In the Courts (13 cases)

  • UBER CONTINUES TO BE A LIGHTNING ROD FOR IC MISCLASSICATION CLAIMS. Uber, the on-demand ride-sharing firm, remains front and center in this update on IC compliance and misclassification news, with activity in at least four suits by drivers against the company in California, New York and Pennsylvania.
    – First, as discussed in more detail in my blog post of September 1, 2015, Uber suffered a setback from a California federal district court when Judge Chen, in a 68-page ruling, decided that one of the IC misclassification claims asserted by the drivers (that they are entitled to the full amount of tips received and that Uber improperly retained a portion of the gratuities) could be maintained, at least initially, as a class action. The second misclassification claim, that the drivers must be reimbursed by Uber for all necessary expenses like car maintenance and fuel, was not permitted by the court to proceed as a class action, at least for the time being. The court also limited the scope of which drivers may be part of the class: included are drivers for UberX, a ride-sharing service where drivers use their own cars, UberBlack, a high-end car service, and UberSUV. Additionally, the class will only include drivers who began working for Uber before June 2014 and those who work for and are paid by Uber or an Uber subsidiary, not by intermediary transportation companies. O’Connor v. Uber Technologies, Inc., No.3:13-cv-03826 (N.D. Cal. Sept. 1, 2015).
    – Second, two drivers brought suit in New York state court seeking class action status on behalf of Uber drivers and alleging similar independent contractor misclassification claims as in the O’Connor case above.  Ogunmokun v. Uber Technologies Inc., No. 511072/15 (Sup. Ct. N.Y. Kings County Sept. 9, 2015).
    – Third, on September 10, 2015, Judge Chen, the same California federal district judge who is presiding over the O’Connor case above, issued a Related Case Order, reassigning to him another Uber case filed in the same court. The related case, brought by a California driver, alleges that Uber misclassified the drivers as independent contractors and not employees and failed to pay drivers at least the minimum wage rate and overtime compensation under the Fair Labor Standards Act. Although the issues in the two cases are not identical, the common threshold question of whether the drivers are independent contractors or employees is identical in each of the suits. Fisher v. Uber Technologies, Inc., No. 4:15-cv-03774 (N.D. Cal. Sept. 10, 2015).
    – Fourth, an IC misclassification class action complaint against Uber was filed in a Pennsylvania state court by a driver seeking to bring suit on behalf of himself and other current and former drivers claiming that Uber allegedly failed to pay reasonable expenses incurred by the drivers, failed to pay drivers the minimum wages and unlawfully withheld gratuities intended for the drivers but retained by Uber in violation of Pennsylvania labor law. The allegations are virtually identical to those in the Ogunmokun case above. DiNofa v. Uber Technologies, Inc., No. 150902252 (Pa. Ct. of Common Pleas, Sept. 22, 2015).

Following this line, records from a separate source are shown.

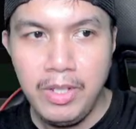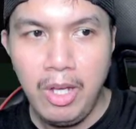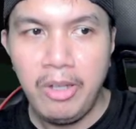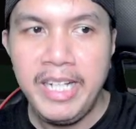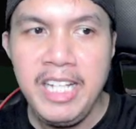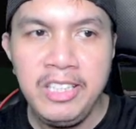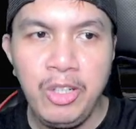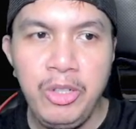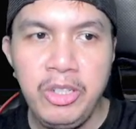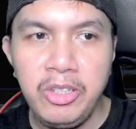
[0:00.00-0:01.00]
Okay,
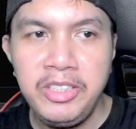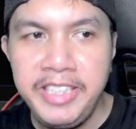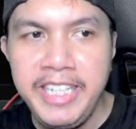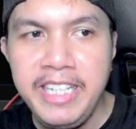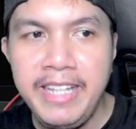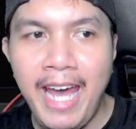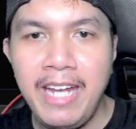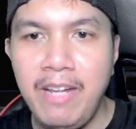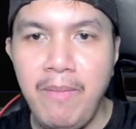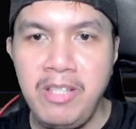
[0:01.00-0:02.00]
so you could see
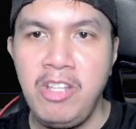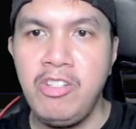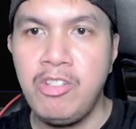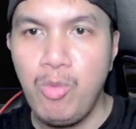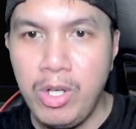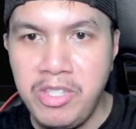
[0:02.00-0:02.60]
that the message was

  • ON-DEMAND FOOD DELIVERY COMPANIES TARGETED FOR IC MISCLASSIFICATION CLAIMS. Three on-demand food delivery companies, Sprig, Inc., GrubHub, and DoorDash, become the subjects of separate independent contractor misclassification class action lawsuits. The complaint against Sprig alleges that, among other things, the Sprig Servers, who deliver meals prepared by the company to Sprig customers, were not paid at least the minimum wage; were not given required meal and rest periods; were not reimbursed for their own business expenses; and were not provided with gratuities paid by customers and intended for the Servers. The complaint alleges that Sprig had the right to terminate the Servers at any time in Sprig’s discretion; that Servers had no special skills; that Sprig exercised control over the hiring process by requiring background checks and requiring participation in unpaid orientation; and that Sprig directed, controlled, and supervised the performance of the Servers, created their work shifts, required the Servers to clock-in and out, set their compensation, instructed them how to complete deliveries, and prohibited the Servers from subcontracting their services. Barnes v. Sprig, Inc., No. CGC-15-548154 (Super. Ct. San Francisco, CA Sept. 25, 2015).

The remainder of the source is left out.